Gelman and Picasso

« previous post | next post »

I very much enjoyed Andrew Gelman's post "Bayesian statistical pragmatism" (4/15/2011) on his blog Statistical Modeling, Causal Inference, and Social Science. And one aspect of that post struck me as especially relevant to some recent LL discussions:

I am surprised to see Kass write that scientists believe that the theoretical and real worlds are aligned. It is from acknowledging the discrepancies between these worlds that we can (a) feel free to make assumptions without being paralyzed by fear of making mistakes, and (b) feel free to check the fit of our models (those hypothesis tests again! Although I prefer graphical model checks, supplanted by p-values as necessary). All models are false, etc.

I assume that Kass is using the word "aligned" in a loose sense, to imply that scientists believe that their models are appropriate to reality even if not fully correct. But I would not even want to go that far. Often in my own applied work I have used models that have clear flaws, models that are at best "phenomenological" in the sense of fitting the data rather than corresponding to underlying processes of interest–and often such models don't fit the data so well either. But these models can still be useful: they are still a part of statistics and even a part of science (to the extent that science includes data collection and description as well as deep theories).

I wrote the passage above nearly two months ago, in the middle of April, as the beginning of a post that I never finished. The "recent LL discussions" that I had in mind then were "Word order 'universals' are lineage-specific?", 4/15/2011, and "Phonemic diversity decays 'out of Africa'?", 4/16/2011; but Gelman's post also obviously applies to "Norvig channels Shannon contra Chomsky", 5/31/2011, and "Straw men and bee science", 6/4/2011.

And all of this reminds me of something I wrote seven years ago about an earlier controversy in computational phylogeny — "More on Gray and Atkinson", 4/28/2004:

In thinking about the general problem, an analogy with physics may be helpful. If we assume that the sun, planets and other heavenly bodies are point masses in calculating their orbital dynamics, our model is obviously false to fact. But does this simplification invalidate our conclusions? Well, it might or might not, depending on what calculations we do and what conclusions we want to draw. Any model of orbital dynamics will be simplified — and therefore false — to one extent or another. The question is whether this matters with respect to some specific quantitative or qualitative prediction. Giving a correct answer to that question requires a mixture of detailed mathematical reasoning, relevant empirical testing and luck.

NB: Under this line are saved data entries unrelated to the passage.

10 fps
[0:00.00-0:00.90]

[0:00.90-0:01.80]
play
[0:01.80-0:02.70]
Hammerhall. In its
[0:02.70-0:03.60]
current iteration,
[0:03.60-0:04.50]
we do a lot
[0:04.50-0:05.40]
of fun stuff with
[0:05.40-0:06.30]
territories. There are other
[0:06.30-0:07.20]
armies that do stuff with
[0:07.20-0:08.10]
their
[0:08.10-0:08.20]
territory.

One of Russell Gray's slides made this point by quoting the well-known scientific proverb that "A model is a lie that leads us to the truth". I believe that this was originally adapted (by whom?) from a remark made by Picasso:

"We all know that art is not truth. Art is a lie that makes us realize truth, at least the truth that is given us to understand. The artist must know the manner whereby to convince others of the truthfulness of his lies." (The Arts, Picasso Speaks, 1923)

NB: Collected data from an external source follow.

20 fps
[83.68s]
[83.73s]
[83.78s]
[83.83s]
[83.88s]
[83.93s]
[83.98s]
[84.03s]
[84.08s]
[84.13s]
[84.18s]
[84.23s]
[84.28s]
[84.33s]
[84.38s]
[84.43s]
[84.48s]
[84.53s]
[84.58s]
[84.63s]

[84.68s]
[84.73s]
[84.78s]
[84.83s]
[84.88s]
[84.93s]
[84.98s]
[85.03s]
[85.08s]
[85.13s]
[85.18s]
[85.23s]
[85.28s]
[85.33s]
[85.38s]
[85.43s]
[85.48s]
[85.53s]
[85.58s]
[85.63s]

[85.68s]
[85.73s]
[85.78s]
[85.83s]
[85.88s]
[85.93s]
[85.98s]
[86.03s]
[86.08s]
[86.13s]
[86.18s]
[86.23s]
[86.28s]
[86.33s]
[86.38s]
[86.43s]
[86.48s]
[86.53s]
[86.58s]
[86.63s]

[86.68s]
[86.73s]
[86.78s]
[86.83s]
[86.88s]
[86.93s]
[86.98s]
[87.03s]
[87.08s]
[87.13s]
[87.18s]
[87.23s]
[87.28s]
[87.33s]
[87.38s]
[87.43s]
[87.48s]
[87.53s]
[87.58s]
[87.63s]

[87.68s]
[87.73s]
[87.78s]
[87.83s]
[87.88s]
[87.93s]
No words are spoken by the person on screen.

Yesterday Russell Gray made considerable headway in convincing me of the validity of his approach. His talk, and the discussion around it, clarified for me the nature of the simplifying assumptions that he's making, and the (empirical and logical) questions to be addressed in determining whether those simplifications invalidate his conclusions about the dating of Indo-European. He also convinced me that he's continuing a serious program of efforts to test the effects of his assumptions, and that he's serious about understanding and addressing objections. In other words, he's doing science.


  1. jmmcd said,

    June 9, 2011 @ 8:26 am

    > In other words, he's doing science.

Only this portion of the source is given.